### TASK DATA
.....

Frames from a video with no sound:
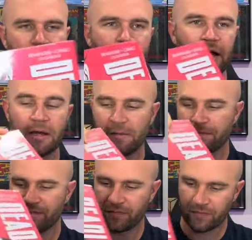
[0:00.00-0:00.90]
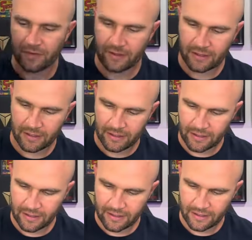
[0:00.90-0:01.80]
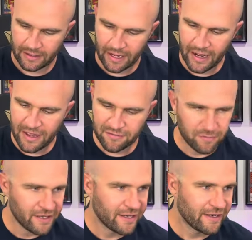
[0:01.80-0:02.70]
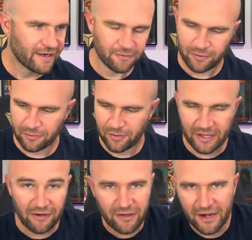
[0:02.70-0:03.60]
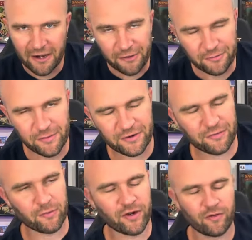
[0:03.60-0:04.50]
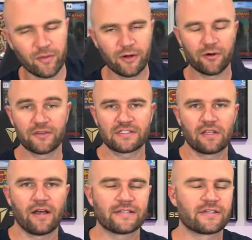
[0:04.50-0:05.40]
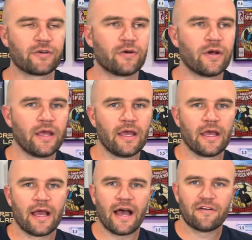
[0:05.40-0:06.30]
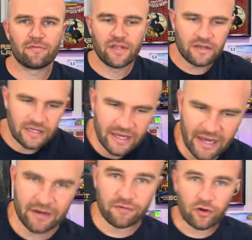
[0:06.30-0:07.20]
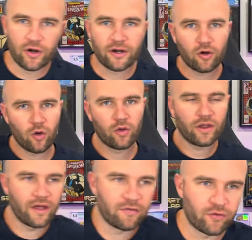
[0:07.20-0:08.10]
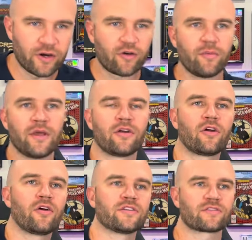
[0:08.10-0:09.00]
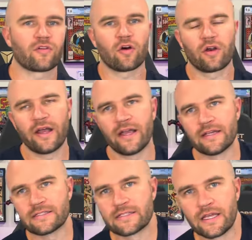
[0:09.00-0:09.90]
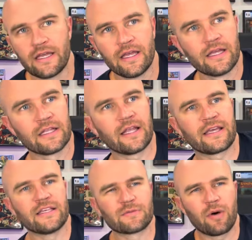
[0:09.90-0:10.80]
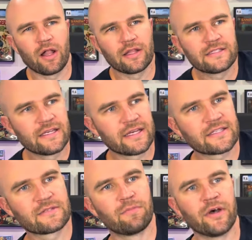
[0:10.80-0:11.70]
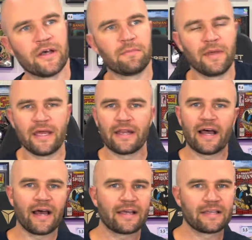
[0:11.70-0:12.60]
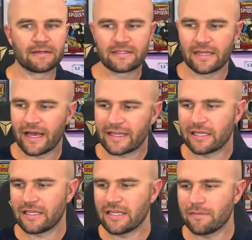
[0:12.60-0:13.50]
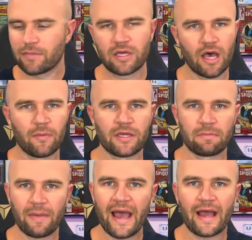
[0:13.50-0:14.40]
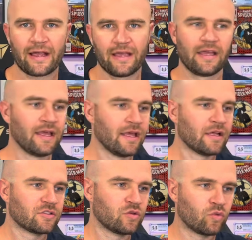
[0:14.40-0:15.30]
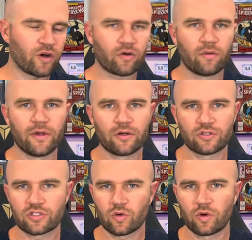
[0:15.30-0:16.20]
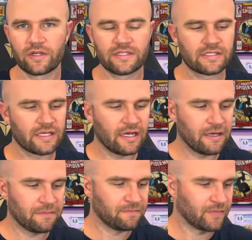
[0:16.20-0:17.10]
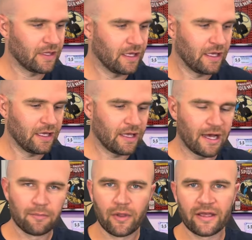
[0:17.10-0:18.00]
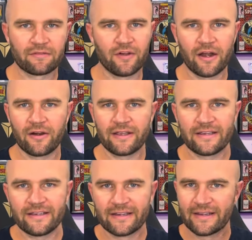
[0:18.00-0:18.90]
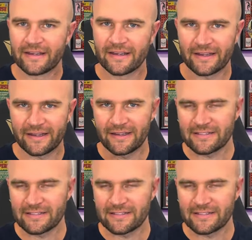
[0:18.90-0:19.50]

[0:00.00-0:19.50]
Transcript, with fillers: Um, I have been, I've got another book from Rick Remender in this lot too. I have been kind of critical of Rick Remender as far as like his politics, but man, I can, I keep coming back to Rick Remender stories. Um, I'm like very... Uh,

.....

### WORK INSTRUCTION
Where a record holds a picture, skip the picture and copy everything else exactly.

### WRITTEN ANSWER
Frames from a video with no sound:
[0:00.00-0:00.90]
[0:00.90-0:01.80]
[0:01.80-0:02.70]
[0:02.70-0:03.60]
[0:03.60-0:04.50]
[0:04.50-0:05.40]
[0:05.40-0:06.30]
[0:06.30-0:07.20]
[0:07.20-0:08.10]
[0:08.10-0:09.00]
[0:09.00-0:09.90]
[0:09.90-0:10.80]
[0:10.80-0:11.70]
[0:11.70-0:12.60]
[0:12.60-0:13.50]
[0:13.50-0:14.40]
[0:14.40-0:15.30]
[0:15.30-0:16.20]
[0:16.20-0:17.10]
[0:17.10-0:18.00]
[0:18.00-0:18.90]
[0:18.90-0:19.50]

[0:00.00-0:19.50]
Transcript, with fillers: Um, I have been, I've got another book from Rick Remender in this lot too. I have been kind of critical of Rick Remender as far as like his politics, but man, I can, I keep coming back to Rick Remender stories. Um, I'm like very... Uh,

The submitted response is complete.